EagleHerald/Rick Gebhard
Located on the corner of 10th Avenue and 10th Street in Menominee, the large Menominee Heritage Museum’s large “closed” sign was discussed heavily Tuesday at the Menominee County Board of Commissioners meeting. County Administrator Jason Carviou said representatives from the Menominee Downtown Business Association said the sign contradicts the open atmosphere the association envisions for the City of Menominee.
EagleHerald/Rick Gebhard

Located on the corner of 10th Avenue and 10th Street in Menominee, the large Menominee Heritage Museum’s large “closed” sign was discussed heavily Tuesday at the Menominee County Board of Commissioners meeting. County Administrator Jason Carviou said representatives from the Menominee Downtown Business Association said the sign contradicts the open atmosphere the association envisions for the City of Menominee.

MENOMINEE — At the request of the Menominee Downtown Business Association (MDBA), Menominee County Board of Commissioners discussed the signage advertising the Menominee Heritage Museum, Tuesday. 

The discussion also branched out to encompass a sign for the Menominee County Sheriff’s Department, as well as other promotional signage that is displayed on the corner of 10th Street and 10th Avenue in Menominee.

Menominee County Administrator Jason Carviou explained that someone from the MDBA approached him about the Menominee Heritage Museum, which is currently displaying a large “closed” sign. He said the organization is currently attempting to revamp downtown Menominee to have an “open atmosphere.”

Carviou said the large “closed” sign on the corner of 10th Street and 10th Avenue goes against that aesthetic.

“They don’t like the large closed sign on it,” he said. “They’re trying to create an atmosphere that downtown’s open and I know that it’s a bit of stretch for them to say the sign shows that downtown is closed.”

He said Menominee County doesn’t technically have to do anything about that sign but it can if the board of commissioners wants to.

The corner itself is also the location of the Menominee County Sheriff’s Office sign and various signs posted by the community to promote events throughout the year. Carviou said many people have said this corner is “cluttered” with its signage and a bigger conversation of what signs, if any, should be allowed at that location may be needed.

He suggested relocating the two main signs to be in front of their respective buildings.

The Menominee Heritage Museum is closed for the 2020 season because of COVID-19, so taking the sign down would not have an impact this year.

However, Commissioner Larry Schei said he did not agree with taking either sign down without talking to the county historical society and the sheriff.

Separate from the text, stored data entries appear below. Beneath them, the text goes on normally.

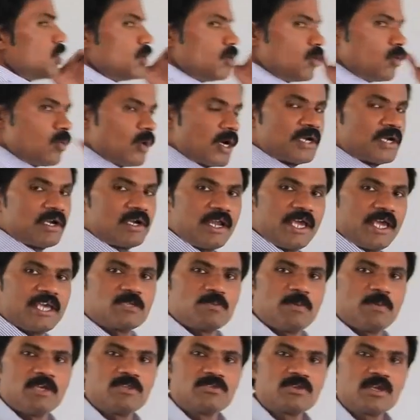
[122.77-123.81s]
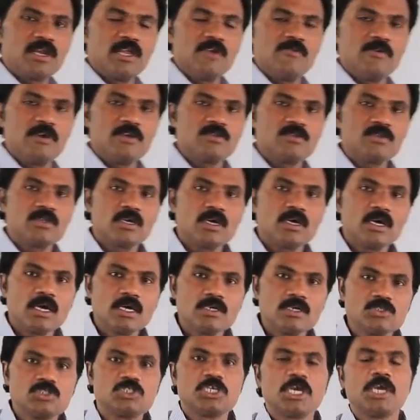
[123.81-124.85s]
What it takes place? Cleavage,
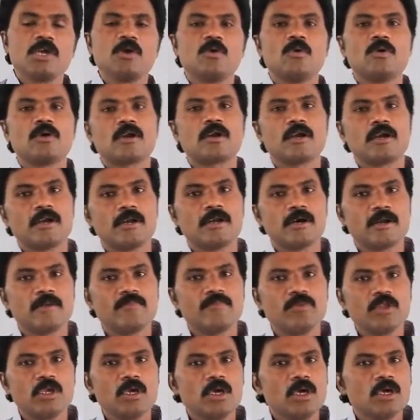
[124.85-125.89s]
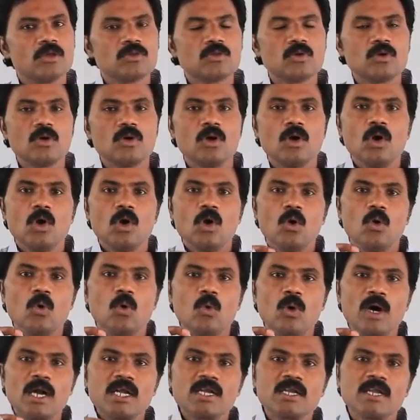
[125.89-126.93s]
zygote and all. So
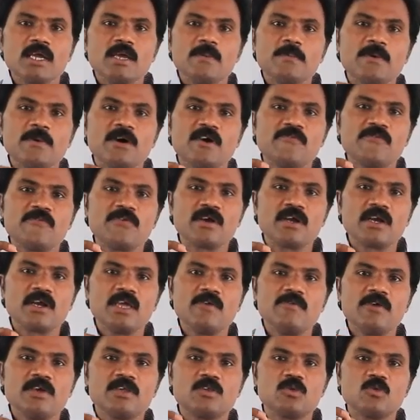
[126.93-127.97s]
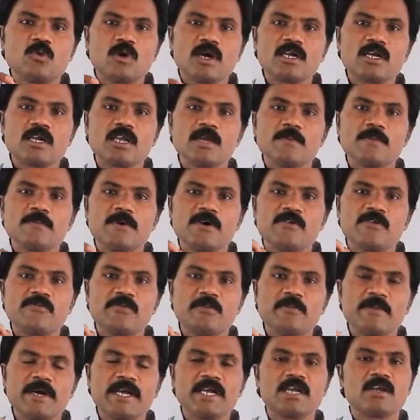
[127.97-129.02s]
what type of cleavage, what type of
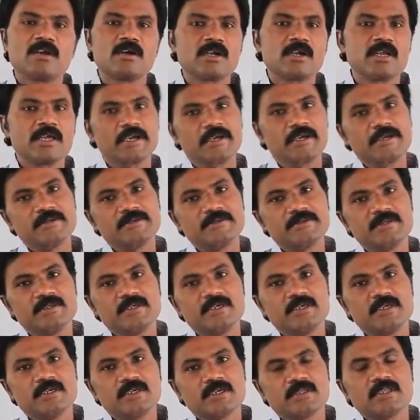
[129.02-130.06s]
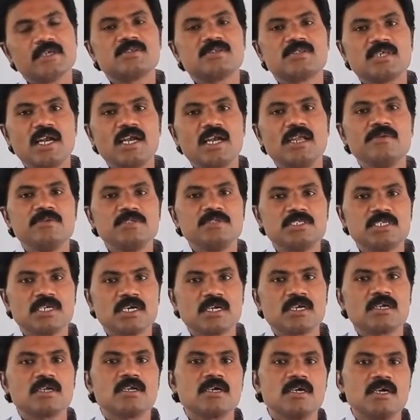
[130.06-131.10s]
mitotic, the cell
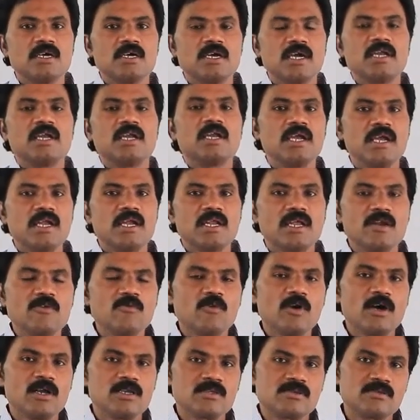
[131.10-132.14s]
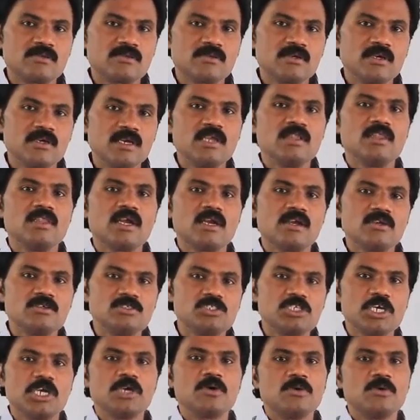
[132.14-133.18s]
division it involves in that
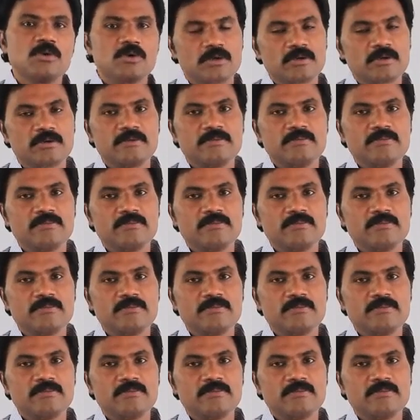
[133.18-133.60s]
zygote,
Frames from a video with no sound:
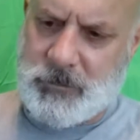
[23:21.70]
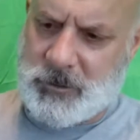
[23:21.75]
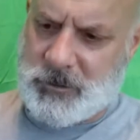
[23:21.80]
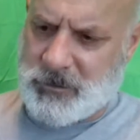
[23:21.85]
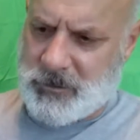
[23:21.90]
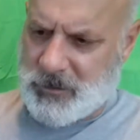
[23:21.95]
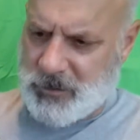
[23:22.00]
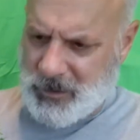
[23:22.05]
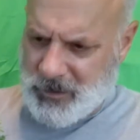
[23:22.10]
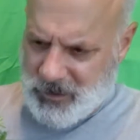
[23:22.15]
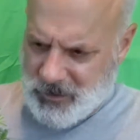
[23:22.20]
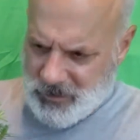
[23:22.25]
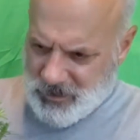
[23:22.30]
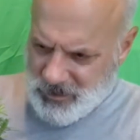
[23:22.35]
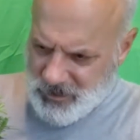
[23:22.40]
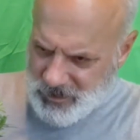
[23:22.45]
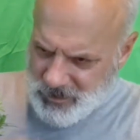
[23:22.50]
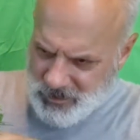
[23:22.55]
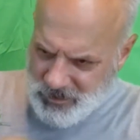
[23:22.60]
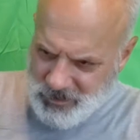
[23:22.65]
All right.
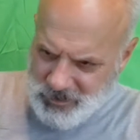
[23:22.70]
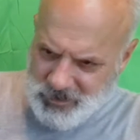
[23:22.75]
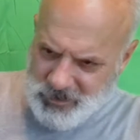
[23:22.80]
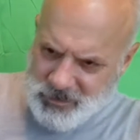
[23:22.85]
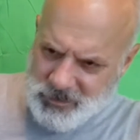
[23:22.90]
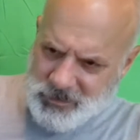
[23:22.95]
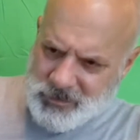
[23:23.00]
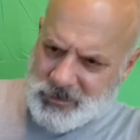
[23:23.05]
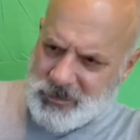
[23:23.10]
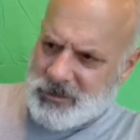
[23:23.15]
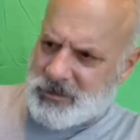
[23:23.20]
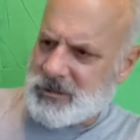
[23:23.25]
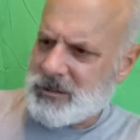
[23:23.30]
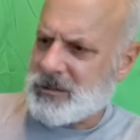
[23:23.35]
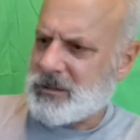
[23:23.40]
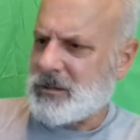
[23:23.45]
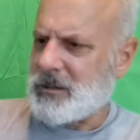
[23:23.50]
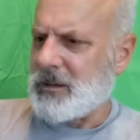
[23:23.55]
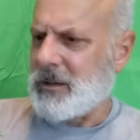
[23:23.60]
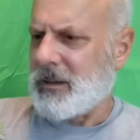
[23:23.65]
Let's
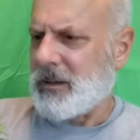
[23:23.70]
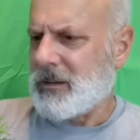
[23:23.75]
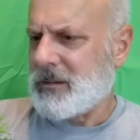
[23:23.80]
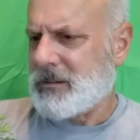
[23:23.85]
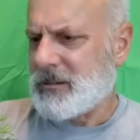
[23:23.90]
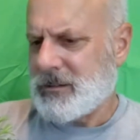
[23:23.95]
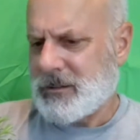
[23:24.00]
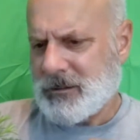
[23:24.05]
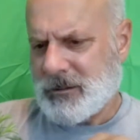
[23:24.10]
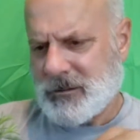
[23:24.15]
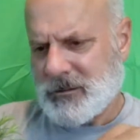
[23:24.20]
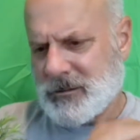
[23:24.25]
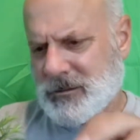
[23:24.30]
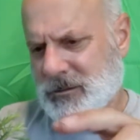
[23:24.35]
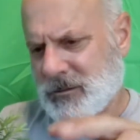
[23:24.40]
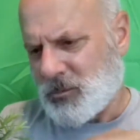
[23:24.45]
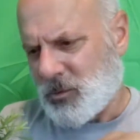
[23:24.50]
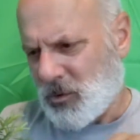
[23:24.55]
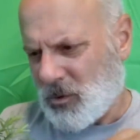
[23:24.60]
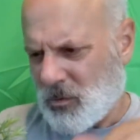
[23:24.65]
see. Still
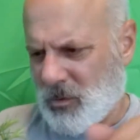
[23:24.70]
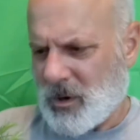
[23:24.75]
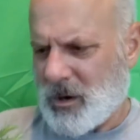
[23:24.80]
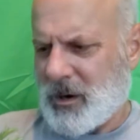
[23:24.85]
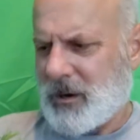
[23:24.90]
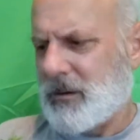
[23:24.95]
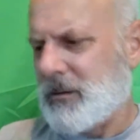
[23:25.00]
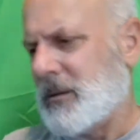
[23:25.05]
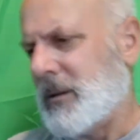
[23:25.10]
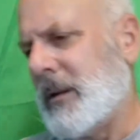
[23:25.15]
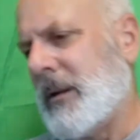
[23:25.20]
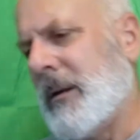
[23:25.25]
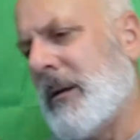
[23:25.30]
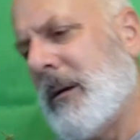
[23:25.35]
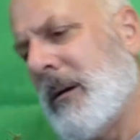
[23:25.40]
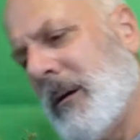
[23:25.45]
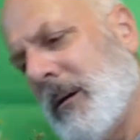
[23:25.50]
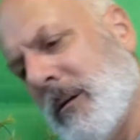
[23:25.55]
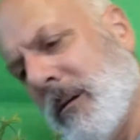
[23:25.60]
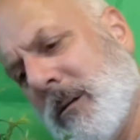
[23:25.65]
some more wire in
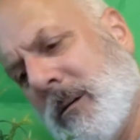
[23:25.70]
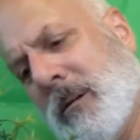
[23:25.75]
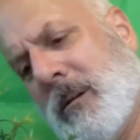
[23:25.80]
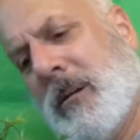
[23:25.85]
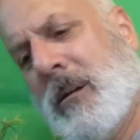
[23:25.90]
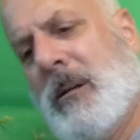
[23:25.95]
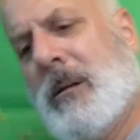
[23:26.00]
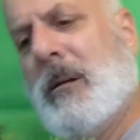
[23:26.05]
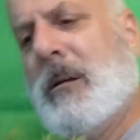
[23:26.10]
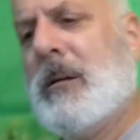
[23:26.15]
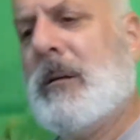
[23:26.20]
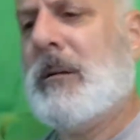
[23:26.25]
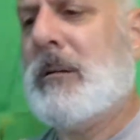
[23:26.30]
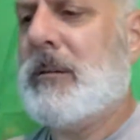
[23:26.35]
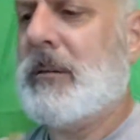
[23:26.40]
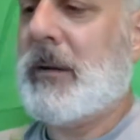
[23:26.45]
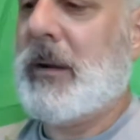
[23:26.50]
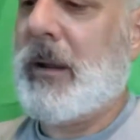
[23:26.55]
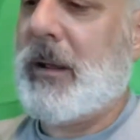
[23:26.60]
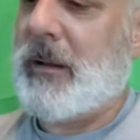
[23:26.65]
there.
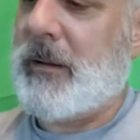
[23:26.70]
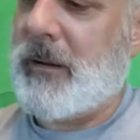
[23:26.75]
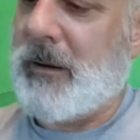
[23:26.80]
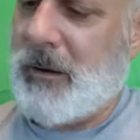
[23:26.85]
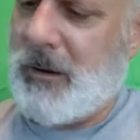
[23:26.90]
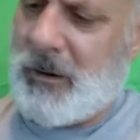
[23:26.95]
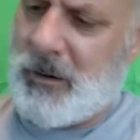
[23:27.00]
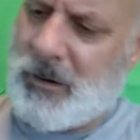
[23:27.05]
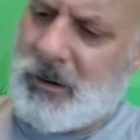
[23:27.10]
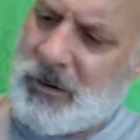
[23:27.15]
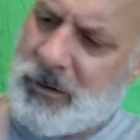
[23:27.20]
Getting there.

“Don’t we give money to the museum? Isn’t that one of our organizations? Why should we take the sign down if we are continuing to support and promote them?” Schei said. “And I don’t care what anyone thinks, it’s always nice for people to know where the sheriff’s department and police departments are.”

Commissioner Steve Gromala said a simple solution would to simply take the closed sign off from the corner and place it at the sign at the museum itself. He added that if someone followed the main sign to the museum and saw that it was closed, they would have only driven a block out of their way.

Commissioner Larry Phelps said he would like to see the corner cleaned up altogether.

“As far as the sheriff’s sign, it can sit on 10th Avenue in front of the jail. As far as the historical museum, if they want to move the sign to 9th Avenue, that would be the way to go because that’s where it is,” he said. “Here’s the point, that corner to me is a cluttered mess, constantly. The property belongs to the county and there’s no control over the situation. You see banners up there two, three months prior to an event that will take place. To me, I’m all for clearing that corner completely out.”

No decision was made Tuesday on what to do, if anything, about the Menominee Hertiage Museum’s sign or the other signage displayed at the corner of 10th Street and 10th Avenue.

Carviou said he would contact the county historical society, as well as Sheriff Kenny Marks, to inquire about their opinions and preferences to the signage. He also said he would ask a representative from the MDBA to reach out to the commissioners to explain future plans they have and their reasoning behind their request.